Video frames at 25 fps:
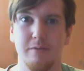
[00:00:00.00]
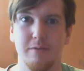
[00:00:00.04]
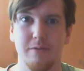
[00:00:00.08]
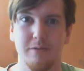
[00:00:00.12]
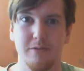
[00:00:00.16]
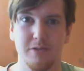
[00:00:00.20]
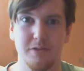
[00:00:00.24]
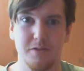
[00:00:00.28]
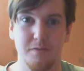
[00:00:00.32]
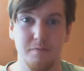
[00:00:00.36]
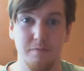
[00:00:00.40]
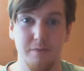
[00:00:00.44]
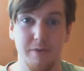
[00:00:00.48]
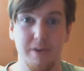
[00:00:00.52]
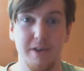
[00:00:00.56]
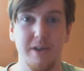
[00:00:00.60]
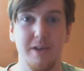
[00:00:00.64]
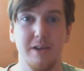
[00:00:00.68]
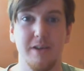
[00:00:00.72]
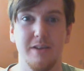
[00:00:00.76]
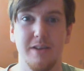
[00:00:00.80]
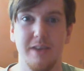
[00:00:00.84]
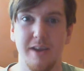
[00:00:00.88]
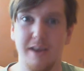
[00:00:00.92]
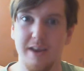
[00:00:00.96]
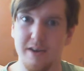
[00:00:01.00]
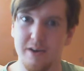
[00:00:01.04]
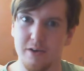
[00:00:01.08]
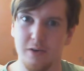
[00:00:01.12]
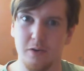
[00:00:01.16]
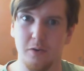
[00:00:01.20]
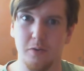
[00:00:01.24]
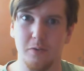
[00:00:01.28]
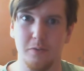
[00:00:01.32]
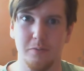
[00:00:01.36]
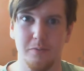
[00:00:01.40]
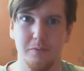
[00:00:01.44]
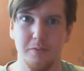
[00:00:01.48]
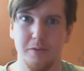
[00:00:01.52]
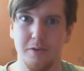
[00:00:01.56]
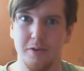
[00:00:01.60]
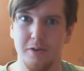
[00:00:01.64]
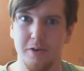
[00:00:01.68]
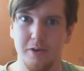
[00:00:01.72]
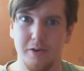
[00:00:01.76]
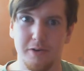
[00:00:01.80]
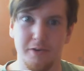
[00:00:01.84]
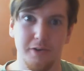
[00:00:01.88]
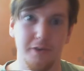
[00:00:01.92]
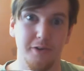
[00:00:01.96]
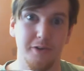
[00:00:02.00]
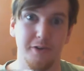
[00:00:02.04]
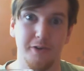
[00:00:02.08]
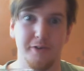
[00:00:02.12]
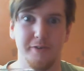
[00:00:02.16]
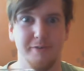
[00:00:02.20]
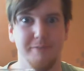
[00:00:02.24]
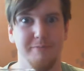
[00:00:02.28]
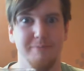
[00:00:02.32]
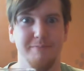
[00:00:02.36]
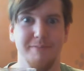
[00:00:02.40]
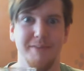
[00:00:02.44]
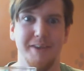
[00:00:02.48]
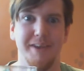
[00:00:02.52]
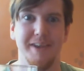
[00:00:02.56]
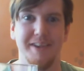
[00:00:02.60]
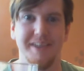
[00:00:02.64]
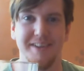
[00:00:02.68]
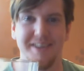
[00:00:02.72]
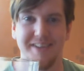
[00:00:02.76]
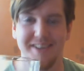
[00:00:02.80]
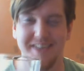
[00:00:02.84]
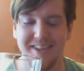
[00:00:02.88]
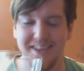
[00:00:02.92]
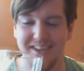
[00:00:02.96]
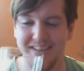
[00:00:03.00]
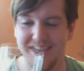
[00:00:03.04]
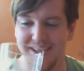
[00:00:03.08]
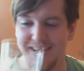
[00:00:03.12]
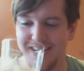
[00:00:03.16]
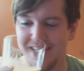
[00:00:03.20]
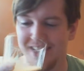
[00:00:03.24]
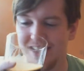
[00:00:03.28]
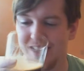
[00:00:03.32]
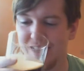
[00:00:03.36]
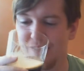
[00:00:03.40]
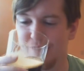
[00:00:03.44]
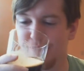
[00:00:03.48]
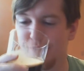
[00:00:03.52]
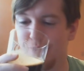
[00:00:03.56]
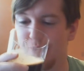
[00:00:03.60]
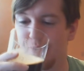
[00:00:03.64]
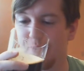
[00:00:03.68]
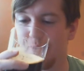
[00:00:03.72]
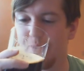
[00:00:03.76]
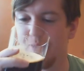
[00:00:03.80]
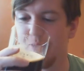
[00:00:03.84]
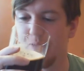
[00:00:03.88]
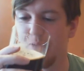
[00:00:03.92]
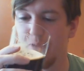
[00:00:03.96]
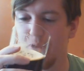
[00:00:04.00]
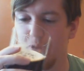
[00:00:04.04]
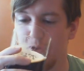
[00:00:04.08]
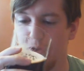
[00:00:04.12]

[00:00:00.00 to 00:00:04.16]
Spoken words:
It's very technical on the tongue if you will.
--- --- ---
Task instructions
Among the entries above, take the line with "[00:00:02.92]", the line with "[00:00:03.76]", and all the lines between them, and restate them word for word without pictures.

Output for this task
[00:00:02.92]
[00:00:02.96]
[00:00:03.00]
[00:00:03.04]
[00:00:03.08]
[00:00:03.12]
[00:00:03.16]
[00:00:03.20]
[00:00:03.24]
[00:00:03.28]
[00:00:03.32]
[00:00:03.36]
[00:00:03.40]
[00:00:03.44]
[00:00:03.48]
[00:00:03.52]
[00:00:03.56]
[00:00:03.60]
[00:00:03.64]
[00:00:03.68]
[00:00:03.72]
[00:00:03.76]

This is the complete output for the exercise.